About this task =
Once the images are set aside, write out the rest of the records exactly.
Segment Open
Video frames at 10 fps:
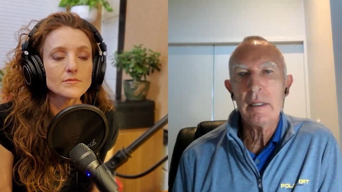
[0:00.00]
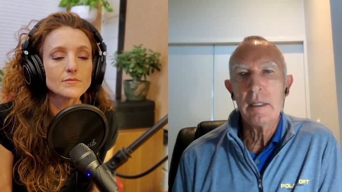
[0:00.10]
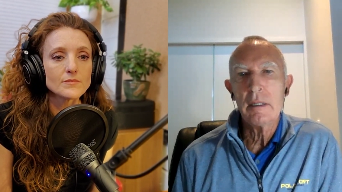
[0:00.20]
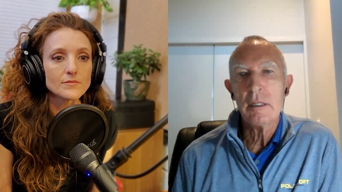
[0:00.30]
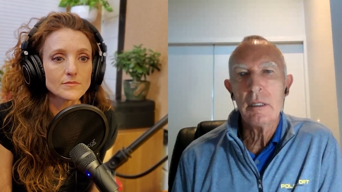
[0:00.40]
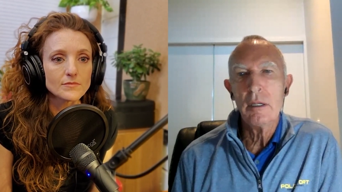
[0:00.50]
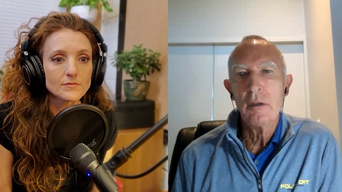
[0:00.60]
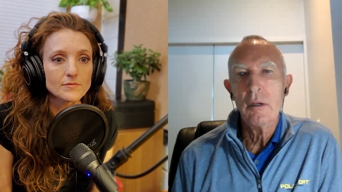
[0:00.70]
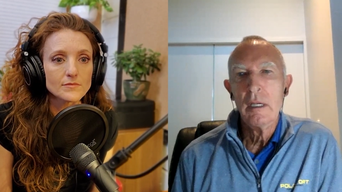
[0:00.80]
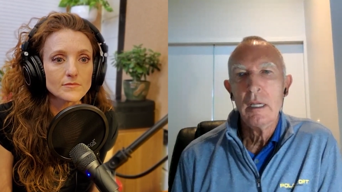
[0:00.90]
Speaker 1: acids
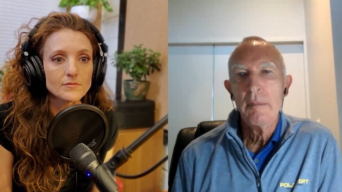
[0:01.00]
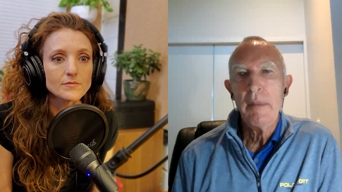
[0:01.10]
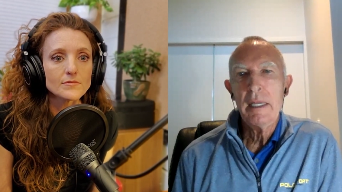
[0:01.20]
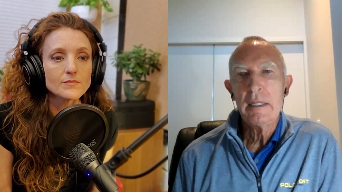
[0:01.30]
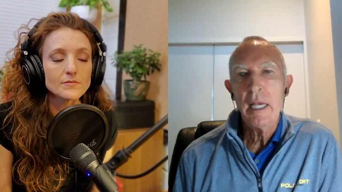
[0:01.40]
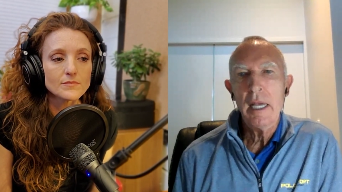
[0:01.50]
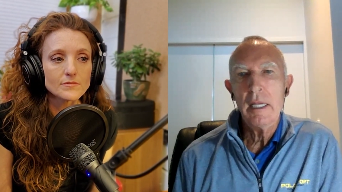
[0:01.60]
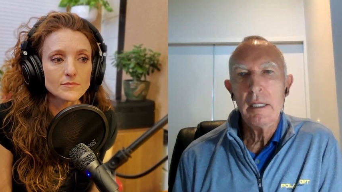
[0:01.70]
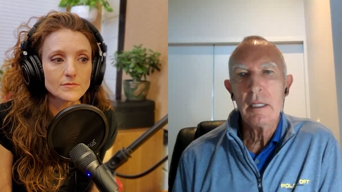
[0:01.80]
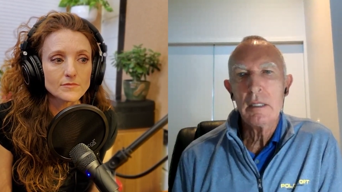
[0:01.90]
to
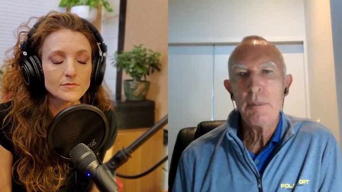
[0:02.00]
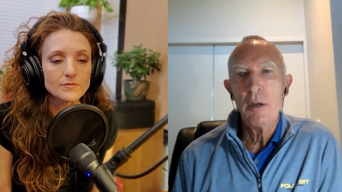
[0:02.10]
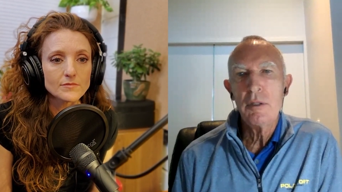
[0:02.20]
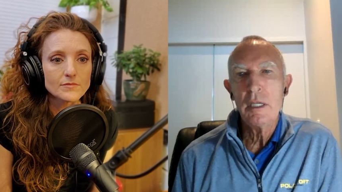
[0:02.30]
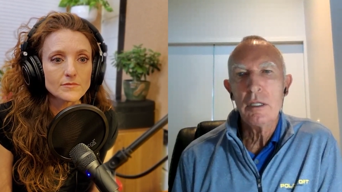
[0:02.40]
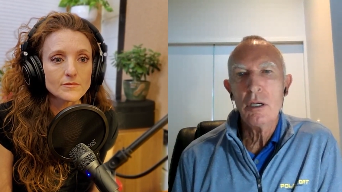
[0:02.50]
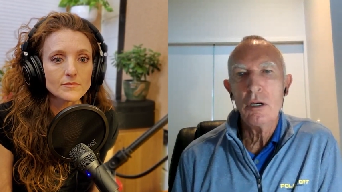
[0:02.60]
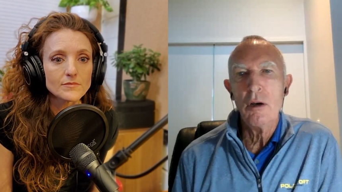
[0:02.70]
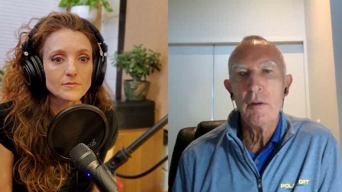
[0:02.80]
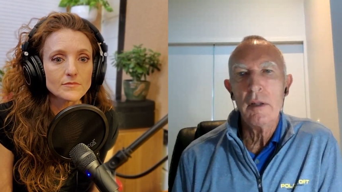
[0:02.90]
maintain this protein
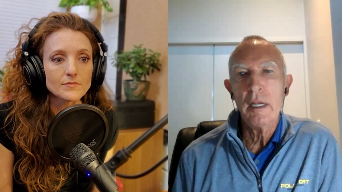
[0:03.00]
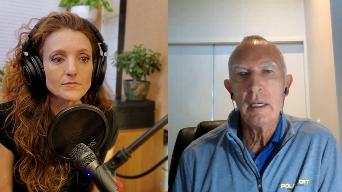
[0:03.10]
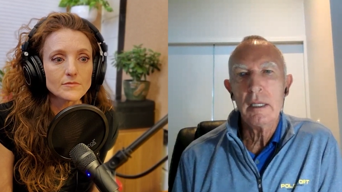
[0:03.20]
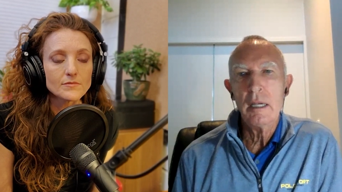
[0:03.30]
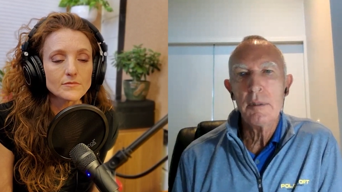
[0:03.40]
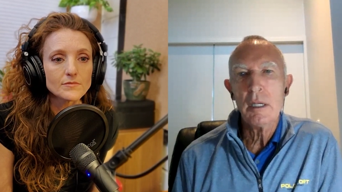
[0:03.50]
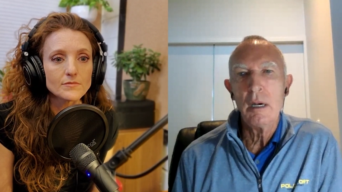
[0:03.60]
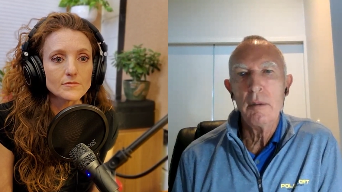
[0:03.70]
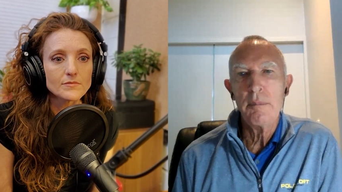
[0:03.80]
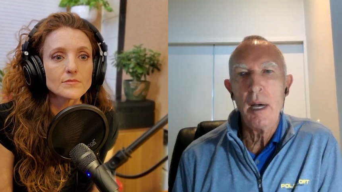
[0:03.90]
turnover that keeps
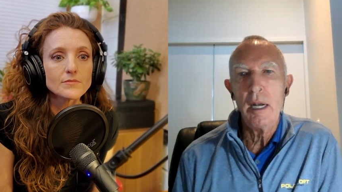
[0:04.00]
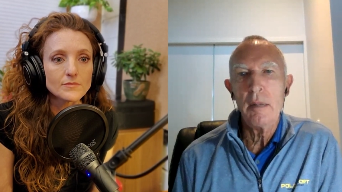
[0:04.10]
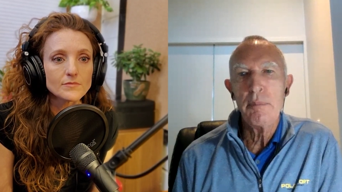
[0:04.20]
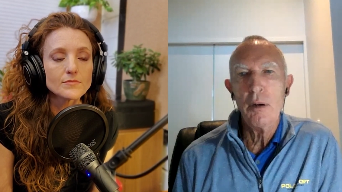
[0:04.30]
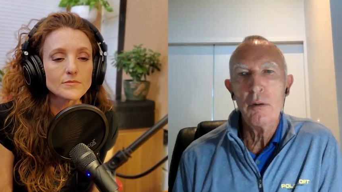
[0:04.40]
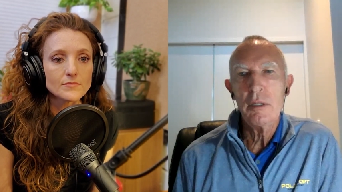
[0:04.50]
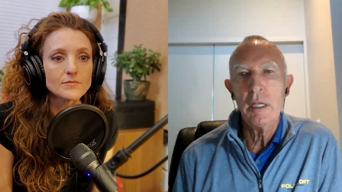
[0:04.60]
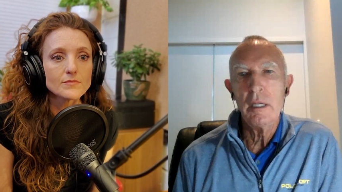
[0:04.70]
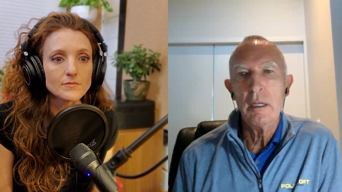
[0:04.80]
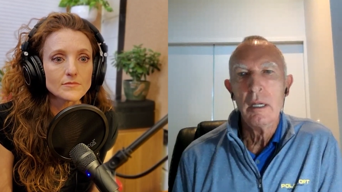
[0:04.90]
our body
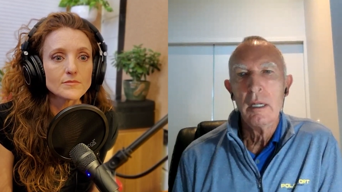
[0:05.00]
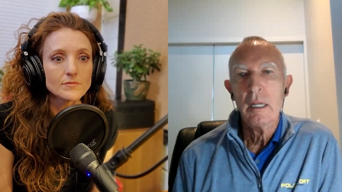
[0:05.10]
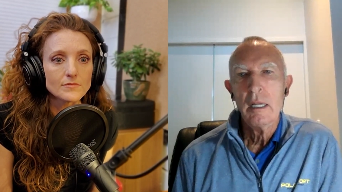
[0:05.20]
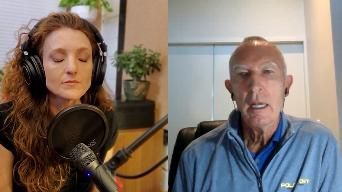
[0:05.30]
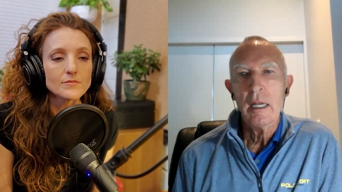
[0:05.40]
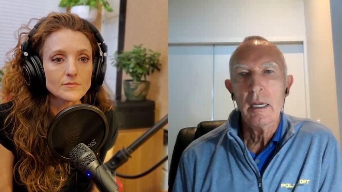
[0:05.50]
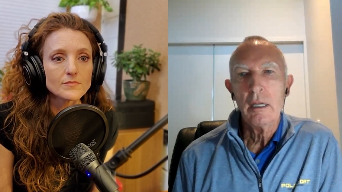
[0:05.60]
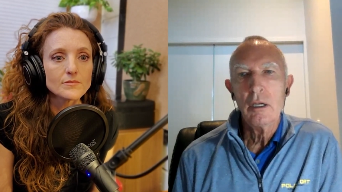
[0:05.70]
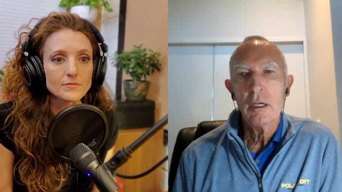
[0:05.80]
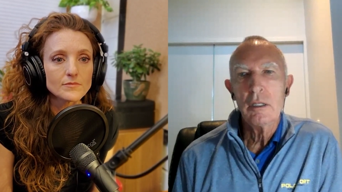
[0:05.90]
protein in
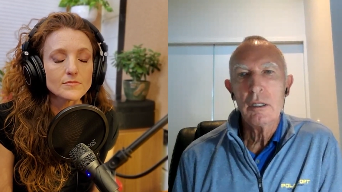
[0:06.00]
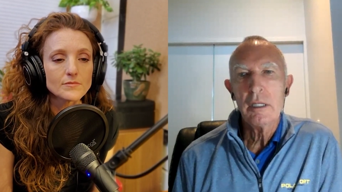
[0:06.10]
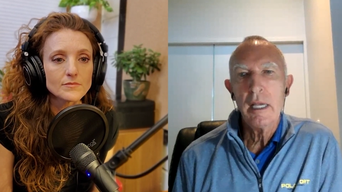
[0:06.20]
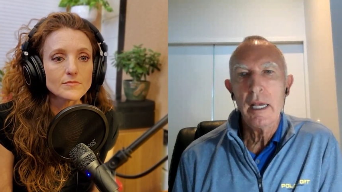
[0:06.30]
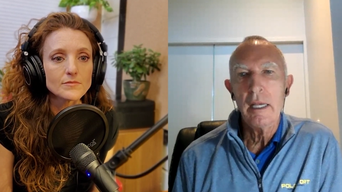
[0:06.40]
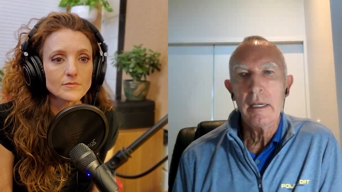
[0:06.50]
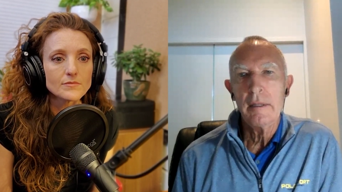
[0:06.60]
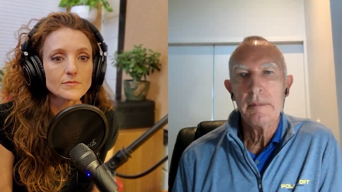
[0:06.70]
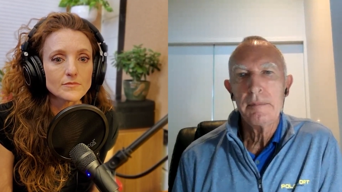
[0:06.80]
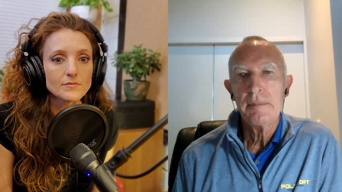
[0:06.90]
Speaker 2: a good
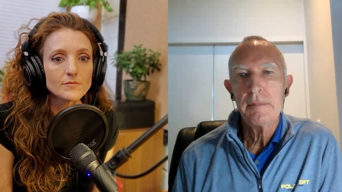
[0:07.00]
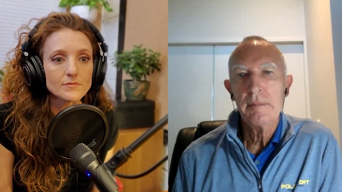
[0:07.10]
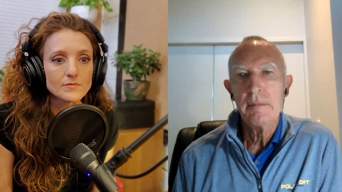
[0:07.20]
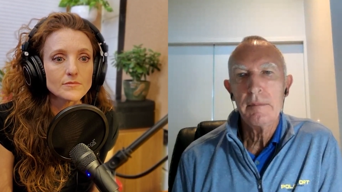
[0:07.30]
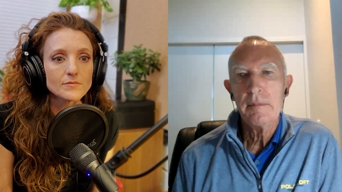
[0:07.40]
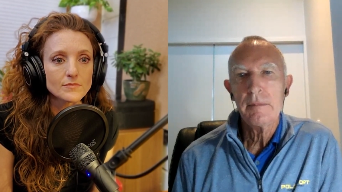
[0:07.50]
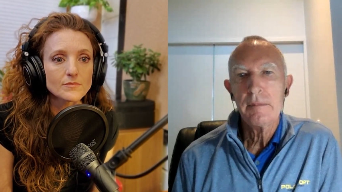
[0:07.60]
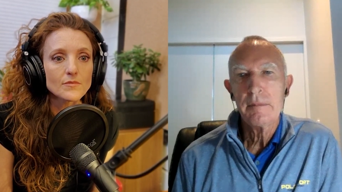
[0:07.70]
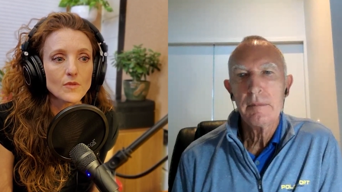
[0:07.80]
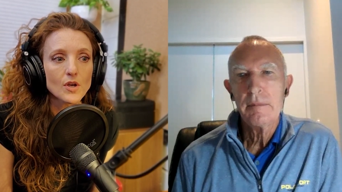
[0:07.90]
state.
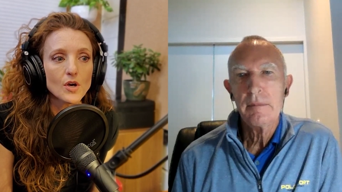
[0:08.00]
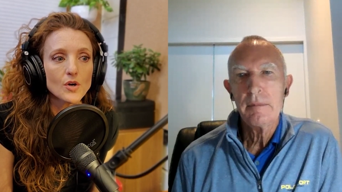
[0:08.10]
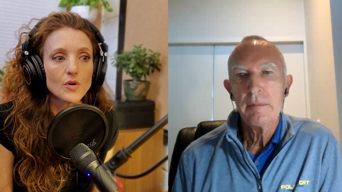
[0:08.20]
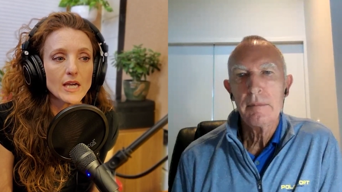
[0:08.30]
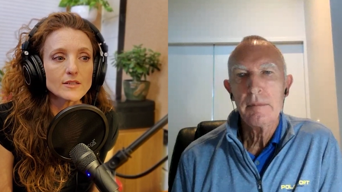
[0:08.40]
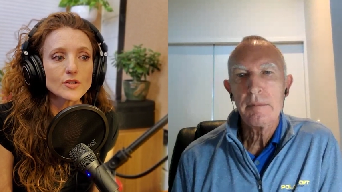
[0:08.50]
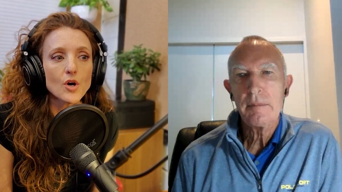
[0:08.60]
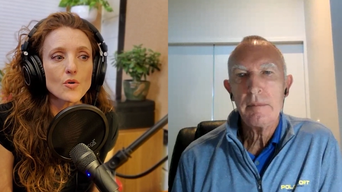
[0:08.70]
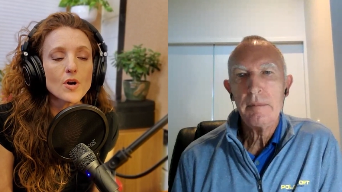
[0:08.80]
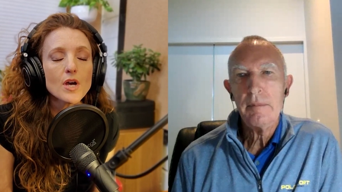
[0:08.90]
Okay,
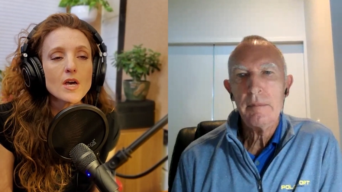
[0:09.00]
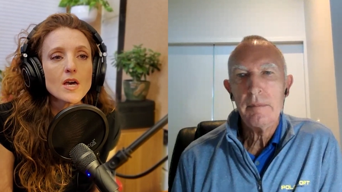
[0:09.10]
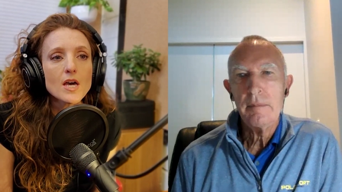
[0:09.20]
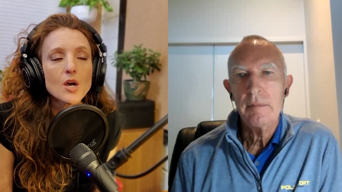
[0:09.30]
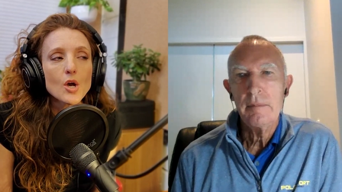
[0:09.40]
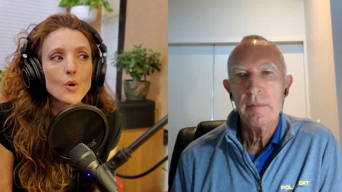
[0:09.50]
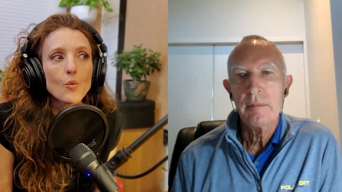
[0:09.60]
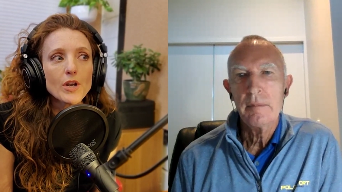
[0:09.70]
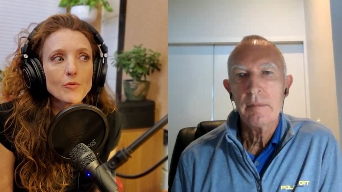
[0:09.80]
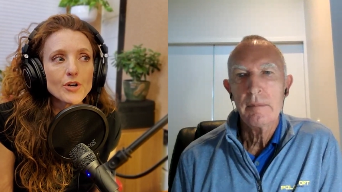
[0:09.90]
so
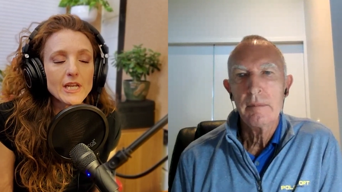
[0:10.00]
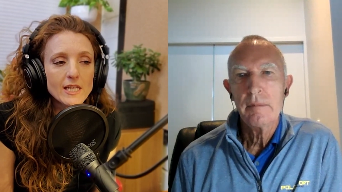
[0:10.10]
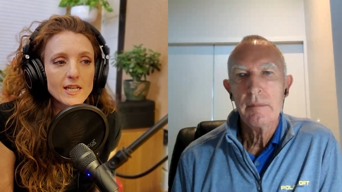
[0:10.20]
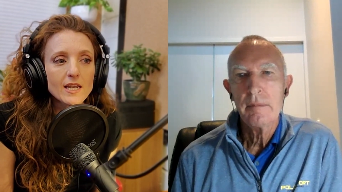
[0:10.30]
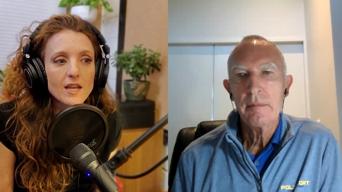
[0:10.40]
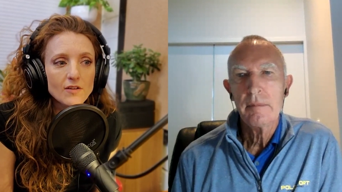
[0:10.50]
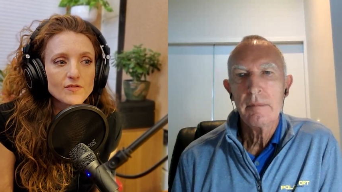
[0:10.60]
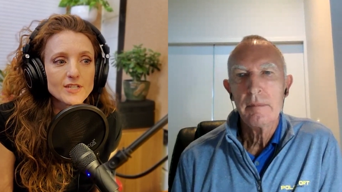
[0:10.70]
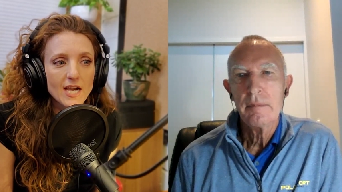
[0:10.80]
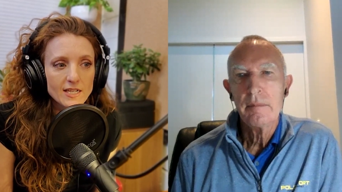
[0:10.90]
when we're eating enough
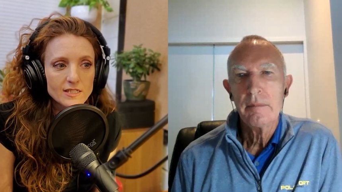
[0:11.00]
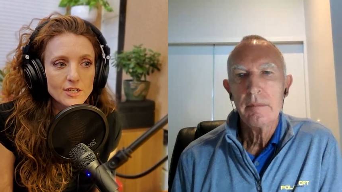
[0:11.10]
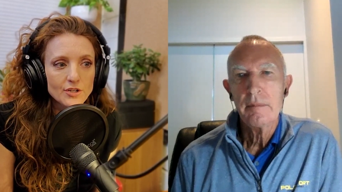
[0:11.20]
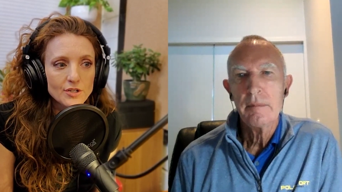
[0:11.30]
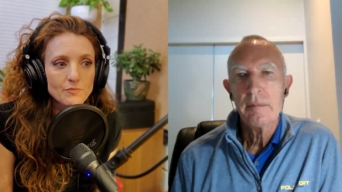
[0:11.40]
dietary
Segment Closed
Final answer =
Video frames at 10 fps:
[0:00.00]
[0:00.10]
[0:00.20]
[0:00.30]
[0:00.40]
[0:00.50]
[0:00.60]
[0:00.70]
[0:00.80]
[0:00.90]
Speaker 1: acids
[0:01.00]
[0:01.10]
[0:01.20]
[0:01.30]
[0:01.40]
[0:01.50]
[0:01.60]
[0:01.70]
[0:01.80]
[0:01.90]
to
[0:02.00]
[0:02.10]
[0:02.20]
[0:02.30]
[0:02.40]
[0:02.50]
[0:02.60]
[0:02.70]
[0:02.80]
[0:02.90]
maintain this protein
[0:03.00]
[0:03.10]
[0:03.20]
[0:03.30]
[0:03.40]
[0:03.50]
[0:03.60]
[0:03.70]
[0:03.80]
[0:03.90]
turnover that keeps
[0:04.00]
[0:04.10]
[0:04.20]
[0:04.30]
[0:04.40]
[0:04.50]
[0:04.60]
[0:04.70]
[0:04.80]
[0:04.90]
our body
[0:05.00]
[0:05.10]
[0:05.20]
[0:05.30]
[0:05.40]
[0:05.50]
[0:05.60]
[0:05.70]
[0:05.80]
[0:05.90]
protein in
[0:06.00]
[0:06.10]
[0:06.20]
[0:06.30]
[0:06.40]
[0:06.50]
[0:06.60]
[0:06.70]
[0:06.80]
[0:06.90]
Speaker 2: a good
[0:07.00]
[0:07.10]
[0:07.20]
[0:07.30]
[0:07.40]
[0:07.50]
[0:07.60]
[0:07.70]
[0:07.80]
[0:07.90]
state.
[0:08.00]
[0:08.10]
[0:08.20]
[0:08.30]
[0:08.40]
[0:08.50]
[0:08.60]
[0:08.70]
[0:08.80]
[0:08.90]
Okay,
[0:09.00]
[0:09.10]
[0:09.20]
[0:09.30]
[0:09.40]
[0:09.50]
[0:09.60]
[0:09.70]
[0:09.80]
[0:09.90]
so
[0:10.00]
[0:10.10]
[0:10.20]
[0:10.30]
[0:10.40]
[0:10.50]
[0:10.60]
[0:10.70]
[0:10.80]
[0:10.90]
when we're eating enough
[0:11.00]
[0:11.10]
[0:11.20]
[0:11.30]
[0:11.40]
dietary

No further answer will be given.